*Problem to work on*
Where the records below reach the line containing "[3:45.43-3:46.08]", start transcribing, and end with the line containing "[2:21.03-2:21.67]", exactly and with nothing else added.

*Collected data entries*
=== Section Start ===
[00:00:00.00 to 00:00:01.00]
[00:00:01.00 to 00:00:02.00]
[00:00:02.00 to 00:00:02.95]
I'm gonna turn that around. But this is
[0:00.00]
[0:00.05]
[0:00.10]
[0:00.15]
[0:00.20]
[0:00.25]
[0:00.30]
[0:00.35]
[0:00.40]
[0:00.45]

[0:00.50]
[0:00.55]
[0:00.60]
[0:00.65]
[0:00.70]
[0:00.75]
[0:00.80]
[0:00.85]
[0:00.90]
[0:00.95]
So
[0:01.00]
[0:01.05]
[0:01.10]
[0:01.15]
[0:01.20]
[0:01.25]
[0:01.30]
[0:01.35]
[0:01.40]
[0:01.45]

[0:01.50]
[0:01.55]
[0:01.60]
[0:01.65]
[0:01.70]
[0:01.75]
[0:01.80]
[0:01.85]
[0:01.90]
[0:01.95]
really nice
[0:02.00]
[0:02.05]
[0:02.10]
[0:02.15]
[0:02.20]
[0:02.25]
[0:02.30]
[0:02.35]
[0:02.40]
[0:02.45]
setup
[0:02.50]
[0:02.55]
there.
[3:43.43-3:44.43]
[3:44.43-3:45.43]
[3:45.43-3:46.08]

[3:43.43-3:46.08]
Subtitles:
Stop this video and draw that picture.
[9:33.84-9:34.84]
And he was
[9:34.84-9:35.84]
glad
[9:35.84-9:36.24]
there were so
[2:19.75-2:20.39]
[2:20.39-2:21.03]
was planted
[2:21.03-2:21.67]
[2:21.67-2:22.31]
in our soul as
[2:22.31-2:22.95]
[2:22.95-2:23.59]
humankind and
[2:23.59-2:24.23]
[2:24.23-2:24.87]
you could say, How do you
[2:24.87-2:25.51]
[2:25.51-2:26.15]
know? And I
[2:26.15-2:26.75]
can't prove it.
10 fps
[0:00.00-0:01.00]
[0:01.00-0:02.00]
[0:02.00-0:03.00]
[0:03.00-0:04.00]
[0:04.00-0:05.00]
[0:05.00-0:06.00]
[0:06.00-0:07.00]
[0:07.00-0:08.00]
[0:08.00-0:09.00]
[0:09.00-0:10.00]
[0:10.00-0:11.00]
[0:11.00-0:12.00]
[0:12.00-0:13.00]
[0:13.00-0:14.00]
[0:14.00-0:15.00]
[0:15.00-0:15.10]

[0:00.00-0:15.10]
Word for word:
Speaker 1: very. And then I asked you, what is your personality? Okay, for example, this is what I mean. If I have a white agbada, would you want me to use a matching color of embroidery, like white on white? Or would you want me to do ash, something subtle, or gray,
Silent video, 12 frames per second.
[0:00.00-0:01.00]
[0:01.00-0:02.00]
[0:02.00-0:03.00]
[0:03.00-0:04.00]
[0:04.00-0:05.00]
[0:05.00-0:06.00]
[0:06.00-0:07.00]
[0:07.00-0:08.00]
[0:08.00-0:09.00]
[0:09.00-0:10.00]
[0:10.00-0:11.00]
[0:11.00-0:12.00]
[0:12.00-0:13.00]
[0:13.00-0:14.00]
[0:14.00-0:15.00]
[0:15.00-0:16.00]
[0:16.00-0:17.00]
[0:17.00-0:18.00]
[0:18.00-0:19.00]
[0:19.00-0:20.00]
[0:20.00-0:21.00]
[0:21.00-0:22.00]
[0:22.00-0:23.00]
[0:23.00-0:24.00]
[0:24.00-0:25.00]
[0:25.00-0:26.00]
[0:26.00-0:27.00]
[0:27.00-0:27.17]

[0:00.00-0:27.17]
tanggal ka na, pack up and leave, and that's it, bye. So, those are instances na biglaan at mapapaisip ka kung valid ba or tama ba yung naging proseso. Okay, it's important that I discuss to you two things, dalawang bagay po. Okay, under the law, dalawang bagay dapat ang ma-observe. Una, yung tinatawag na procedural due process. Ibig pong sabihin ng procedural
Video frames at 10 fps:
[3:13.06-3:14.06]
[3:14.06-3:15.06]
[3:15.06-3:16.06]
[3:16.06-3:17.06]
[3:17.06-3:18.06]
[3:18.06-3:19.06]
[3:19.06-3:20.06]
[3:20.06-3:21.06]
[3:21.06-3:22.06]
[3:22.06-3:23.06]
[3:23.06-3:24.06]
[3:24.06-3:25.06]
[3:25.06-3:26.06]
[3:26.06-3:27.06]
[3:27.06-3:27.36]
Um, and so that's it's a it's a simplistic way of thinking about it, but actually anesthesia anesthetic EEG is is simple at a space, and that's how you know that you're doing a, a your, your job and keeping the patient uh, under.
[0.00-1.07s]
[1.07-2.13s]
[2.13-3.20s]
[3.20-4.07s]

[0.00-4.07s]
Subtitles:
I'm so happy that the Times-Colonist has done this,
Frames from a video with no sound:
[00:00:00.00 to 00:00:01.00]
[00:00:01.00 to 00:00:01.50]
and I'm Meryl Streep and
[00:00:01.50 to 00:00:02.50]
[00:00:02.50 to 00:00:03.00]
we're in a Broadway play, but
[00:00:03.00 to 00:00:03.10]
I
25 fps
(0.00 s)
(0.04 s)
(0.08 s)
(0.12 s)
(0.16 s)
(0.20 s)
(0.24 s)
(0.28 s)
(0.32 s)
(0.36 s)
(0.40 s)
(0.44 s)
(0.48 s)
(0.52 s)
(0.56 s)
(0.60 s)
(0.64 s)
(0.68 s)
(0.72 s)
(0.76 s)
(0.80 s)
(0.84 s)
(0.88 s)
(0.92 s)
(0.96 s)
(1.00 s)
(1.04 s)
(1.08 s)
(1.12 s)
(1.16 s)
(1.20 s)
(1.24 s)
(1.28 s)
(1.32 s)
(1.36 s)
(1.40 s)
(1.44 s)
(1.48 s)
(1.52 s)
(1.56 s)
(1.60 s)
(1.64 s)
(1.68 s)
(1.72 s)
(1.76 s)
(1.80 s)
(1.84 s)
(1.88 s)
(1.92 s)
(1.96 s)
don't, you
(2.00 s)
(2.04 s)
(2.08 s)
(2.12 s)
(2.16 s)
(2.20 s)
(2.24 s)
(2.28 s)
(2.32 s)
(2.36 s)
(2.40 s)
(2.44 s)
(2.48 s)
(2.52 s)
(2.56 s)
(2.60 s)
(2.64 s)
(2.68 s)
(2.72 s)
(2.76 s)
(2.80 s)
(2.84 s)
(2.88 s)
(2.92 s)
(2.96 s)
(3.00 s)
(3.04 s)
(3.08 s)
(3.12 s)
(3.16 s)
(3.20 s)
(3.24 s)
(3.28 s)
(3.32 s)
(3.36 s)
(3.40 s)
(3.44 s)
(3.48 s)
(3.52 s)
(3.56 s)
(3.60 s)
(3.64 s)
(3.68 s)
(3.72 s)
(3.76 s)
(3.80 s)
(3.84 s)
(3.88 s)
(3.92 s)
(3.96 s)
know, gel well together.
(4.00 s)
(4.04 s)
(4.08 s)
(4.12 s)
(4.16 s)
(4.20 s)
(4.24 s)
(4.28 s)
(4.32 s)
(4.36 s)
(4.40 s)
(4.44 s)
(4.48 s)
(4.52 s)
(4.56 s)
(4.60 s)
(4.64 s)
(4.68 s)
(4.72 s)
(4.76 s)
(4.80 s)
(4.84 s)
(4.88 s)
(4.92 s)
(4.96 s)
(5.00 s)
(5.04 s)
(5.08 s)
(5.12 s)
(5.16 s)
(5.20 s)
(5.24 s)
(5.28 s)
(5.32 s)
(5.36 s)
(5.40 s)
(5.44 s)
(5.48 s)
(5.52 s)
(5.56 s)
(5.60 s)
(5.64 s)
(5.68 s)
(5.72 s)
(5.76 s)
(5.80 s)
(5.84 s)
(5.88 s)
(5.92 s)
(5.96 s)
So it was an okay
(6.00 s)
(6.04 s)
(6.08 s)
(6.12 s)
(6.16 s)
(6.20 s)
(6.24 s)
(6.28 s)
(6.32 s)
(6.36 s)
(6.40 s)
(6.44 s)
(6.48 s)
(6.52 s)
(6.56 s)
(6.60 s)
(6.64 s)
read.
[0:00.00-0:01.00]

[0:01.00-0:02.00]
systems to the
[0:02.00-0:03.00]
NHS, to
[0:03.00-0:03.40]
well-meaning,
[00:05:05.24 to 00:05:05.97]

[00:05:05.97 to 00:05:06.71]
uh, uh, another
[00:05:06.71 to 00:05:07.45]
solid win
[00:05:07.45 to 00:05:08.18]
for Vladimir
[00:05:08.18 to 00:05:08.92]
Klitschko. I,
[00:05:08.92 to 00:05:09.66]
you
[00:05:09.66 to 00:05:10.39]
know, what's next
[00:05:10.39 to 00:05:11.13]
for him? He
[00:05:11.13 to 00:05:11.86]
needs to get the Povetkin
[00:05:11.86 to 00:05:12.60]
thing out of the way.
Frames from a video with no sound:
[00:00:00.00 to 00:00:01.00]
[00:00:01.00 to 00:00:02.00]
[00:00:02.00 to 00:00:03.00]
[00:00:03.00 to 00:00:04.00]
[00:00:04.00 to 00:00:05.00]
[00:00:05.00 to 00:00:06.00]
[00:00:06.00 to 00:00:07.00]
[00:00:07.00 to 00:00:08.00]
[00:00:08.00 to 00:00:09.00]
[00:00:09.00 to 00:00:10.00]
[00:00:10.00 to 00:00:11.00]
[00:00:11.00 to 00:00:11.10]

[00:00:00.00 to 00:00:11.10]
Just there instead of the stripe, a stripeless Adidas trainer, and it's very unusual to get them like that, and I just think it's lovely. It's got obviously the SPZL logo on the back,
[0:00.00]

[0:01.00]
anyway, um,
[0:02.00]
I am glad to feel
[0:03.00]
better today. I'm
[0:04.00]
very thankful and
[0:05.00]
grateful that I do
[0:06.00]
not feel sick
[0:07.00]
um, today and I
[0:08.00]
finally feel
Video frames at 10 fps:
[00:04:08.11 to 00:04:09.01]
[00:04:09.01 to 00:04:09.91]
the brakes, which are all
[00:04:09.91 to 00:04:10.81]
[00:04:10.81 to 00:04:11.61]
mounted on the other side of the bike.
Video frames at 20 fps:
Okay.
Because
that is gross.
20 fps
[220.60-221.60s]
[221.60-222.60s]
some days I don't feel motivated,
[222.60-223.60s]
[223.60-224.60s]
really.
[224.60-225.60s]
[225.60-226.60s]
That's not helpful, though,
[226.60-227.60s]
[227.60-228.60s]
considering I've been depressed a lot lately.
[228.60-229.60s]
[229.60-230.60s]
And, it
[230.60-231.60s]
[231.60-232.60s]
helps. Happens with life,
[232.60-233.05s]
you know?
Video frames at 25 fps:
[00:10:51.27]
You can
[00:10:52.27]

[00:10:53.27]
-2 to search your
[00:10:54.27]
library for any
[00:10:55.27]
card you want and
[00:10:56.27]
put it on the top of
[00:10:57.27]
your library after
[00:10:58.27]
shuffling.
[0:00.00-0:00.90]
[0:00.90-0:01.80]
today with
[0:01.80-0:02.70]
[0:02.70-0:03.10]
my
=== Section End ===
*Task response*
[3:45.43-3:46.08]

[3:43.43-3:46.08]
Subtitles:
Stop this video and draw that picture.
[9:33.84-9:34.84]
And he was
[9:34.84-9:35.84]
glad
[9:35.84-9:36.24]
there were so
[2:19.75-2:20.39]
[2:20.39-2:21.03]
was planted
[2:21.03-2:21.67]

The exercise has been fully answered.